# [REQUIRED ACTION]
I'd like every entry returned exactly as it is, with the images left out.

Top of DATA IN THIS EXERCISE

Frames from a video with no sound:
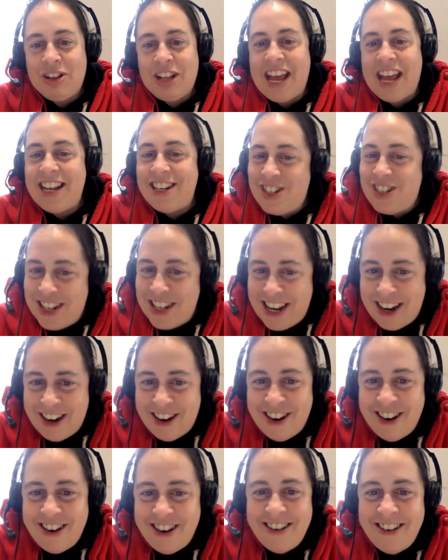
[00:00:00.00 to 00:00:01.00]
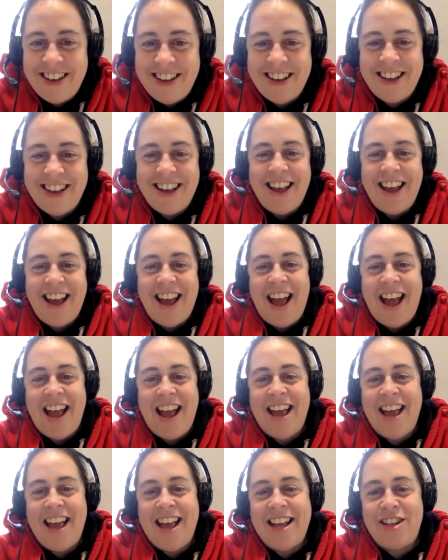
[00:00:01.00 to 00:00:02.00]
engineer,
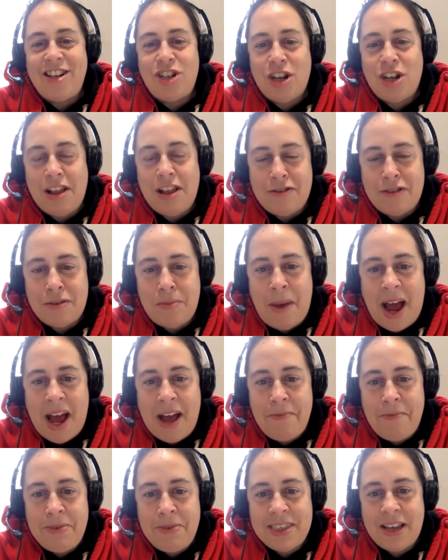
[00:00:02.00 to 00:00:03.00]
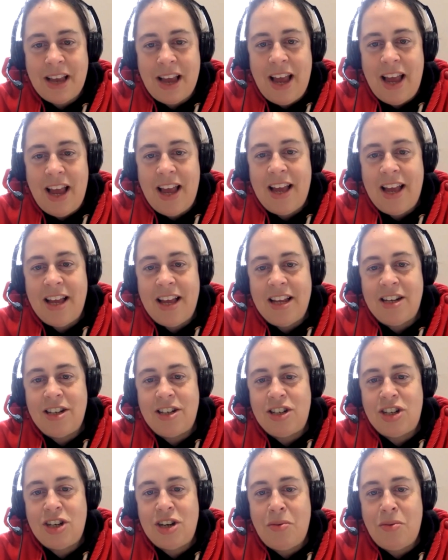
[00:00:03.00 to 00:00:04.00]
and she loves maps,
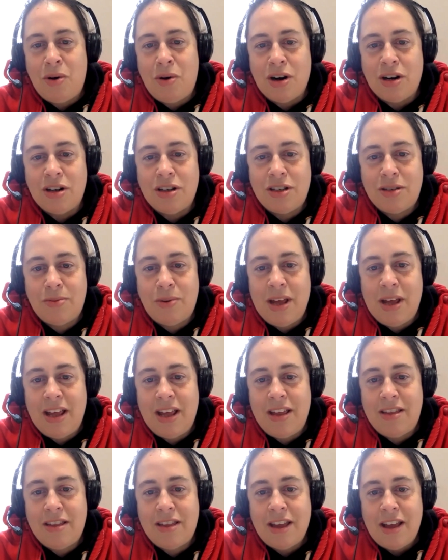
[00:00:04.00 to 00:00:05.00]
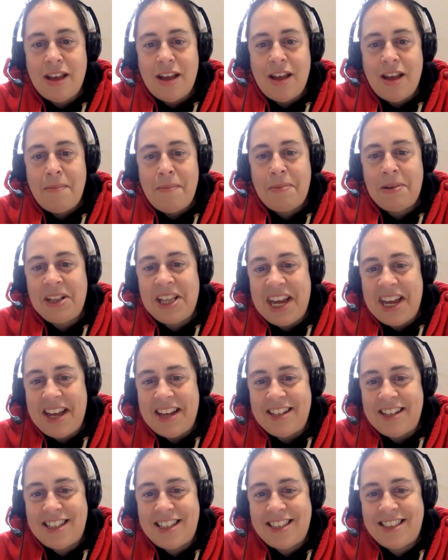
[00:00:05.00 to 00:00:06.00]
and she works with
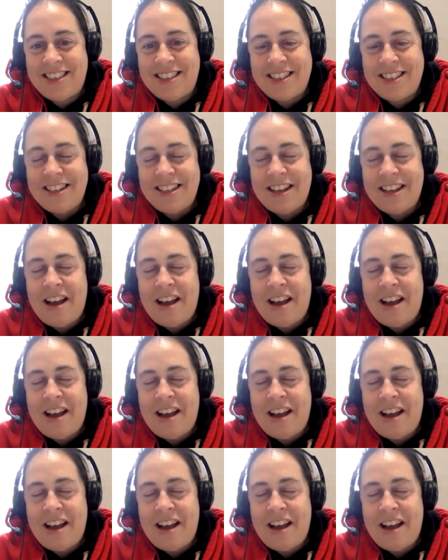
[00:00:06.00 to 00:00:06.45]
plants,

Bottom of DATA IN THIS EXERCISE

# [ANSWER FOR THE TASK]
Frames from a video with no sound:
[00:00:00.00 to 00:00:01.00]
[00:00:01.00 to 00:00:02.00]
engineer,
[00:00:02.00 to 00:00:03.00]
[00:00:03.00 to 00:00:04.00]
and she loves maps,
[00:00:04.00 to 00:00:05.00]
[00:00:05.00 to 00:00:06.00]
and she works with
[00:00:06.00 to 00:00:06.45]
plants,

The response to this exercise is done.